* EXERCISE *
Would you retype every entry that follows without altering a word?

* DATA LISTING *
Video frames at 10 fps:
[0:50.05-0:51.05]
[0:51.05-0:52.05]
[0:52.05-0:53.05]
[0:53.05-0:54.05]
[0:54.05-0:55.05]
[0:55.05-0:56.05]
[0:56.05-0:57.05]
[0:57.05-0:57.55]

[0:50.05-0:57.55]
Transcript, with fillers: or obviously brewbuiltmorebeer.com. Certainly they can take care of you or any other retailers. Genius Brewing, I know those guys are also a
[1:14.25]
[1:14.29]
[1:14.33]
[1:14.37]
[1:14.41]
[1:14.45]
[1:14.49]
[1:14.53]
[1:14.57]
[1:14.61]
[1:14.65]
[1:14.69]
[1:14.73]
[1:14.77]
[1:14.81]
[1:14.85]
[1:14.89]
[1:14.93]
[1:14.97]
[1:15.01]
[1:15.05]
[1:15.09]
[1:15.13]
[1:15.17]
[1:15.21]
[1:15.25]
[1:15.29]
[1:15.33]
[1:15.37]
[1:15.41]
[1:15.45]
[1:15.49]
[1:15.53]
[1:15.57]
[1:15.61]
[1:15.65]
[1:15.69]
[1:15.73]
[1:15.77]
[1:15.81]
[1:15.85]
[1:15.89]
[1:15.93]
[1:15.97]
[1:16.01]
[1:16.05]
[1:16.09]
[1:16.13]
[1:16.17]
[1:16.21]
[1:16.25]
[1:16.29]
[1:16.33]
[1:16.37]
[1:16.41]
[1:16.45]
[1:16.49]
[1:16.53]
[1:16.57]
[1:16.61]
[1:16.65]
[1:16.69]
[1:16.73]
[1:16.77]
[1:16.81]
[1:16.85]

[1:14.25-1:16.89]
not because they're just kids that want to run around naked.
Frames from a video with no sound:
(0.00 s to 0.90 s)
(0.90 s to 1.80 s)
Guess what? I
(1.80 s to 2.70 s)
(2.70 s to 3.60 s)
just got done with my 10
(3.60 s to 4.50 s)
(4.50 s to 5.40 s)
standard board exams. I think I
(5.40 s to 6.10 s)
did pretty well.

* ANSWER FOR THE TASK *
Video frames at 10 fps:
[0:50.05-0:51.05]
[0:51.05-0:52.05]
[0:52.05-0:53.05]
[0:53.05-0:54.05]
[0:54.05-0:55.05]
[0:55.05-0:56.05]
[0:56.05-0:57.05]
[0:57.05-0:57.55]

[0:50.05-0:57.55]
Transcript, with fillers: or obviously brewbuiltmorebeer.com. Certainly they can take care of you or any other retailers. Genius Brewing, I know those guys are also a
[1:14.25]
[1:14.29]
[1:14.33]
[1:14.37]
[1:14.41]
[1:14.45]
[1:14.49]
[1:14.53]
[1:14.57]
[1:14.61]
[1:14.65]
[1:14.69]
[1:14.73]
[1:14.77]
[1:14.81]
[1:14.85]
[1:14.89]
[1:14.93]
[1:14.97]
[1:15.01]
[1:15.05]
[1:15.09]
[1:15.13]
[1:15.17]
[1:15.21]
[1:15.25]
[1:15.29]
[1:15.33]
[1:15.37]
[1:15.41]
[1:15.45]
[1:15.49]
[1:15.53]
[1:15.57]
[1:15.61]
[1:15.65]
[1:15.69]
[1:15.73]
[1:15.77]
[1:15.81]
[1:15.85]
[1:15.89]
[1:15.93]
[1:15.97]
[1:16.01]
[1:16.05]
[1:16.09]
[1:16.13]
[1:16.17]
[1:16.21]
[1:16.25]
[1:16.29]
[1:16.33]
[1:16.37]
[1:16.41]
[1:16.45]
[1:16.49]
[1:16.53]
[1:16.57]
[1:16.61]
[1:16.65]
[1:16.69]
[1:16.73]
[1:16.77]
[1:16.81]
[1:16.85]

[1:14.25-1:16.89]
not because they're just kids that want to run around naked.
Frames from a video with no sound:
(0.00 s to 0.90 s)
(0.90 s to 1.80 s)
Guess what? I
(1.80 s to 2.70 s)
(2.70 s to 3.60 s)
just got done with my 10
(3.60 s to 4.50 s)
(4.50 s to 5.40 s)
standard board exams. I think I
(5.40 s to 6.10 s)
did pretty well.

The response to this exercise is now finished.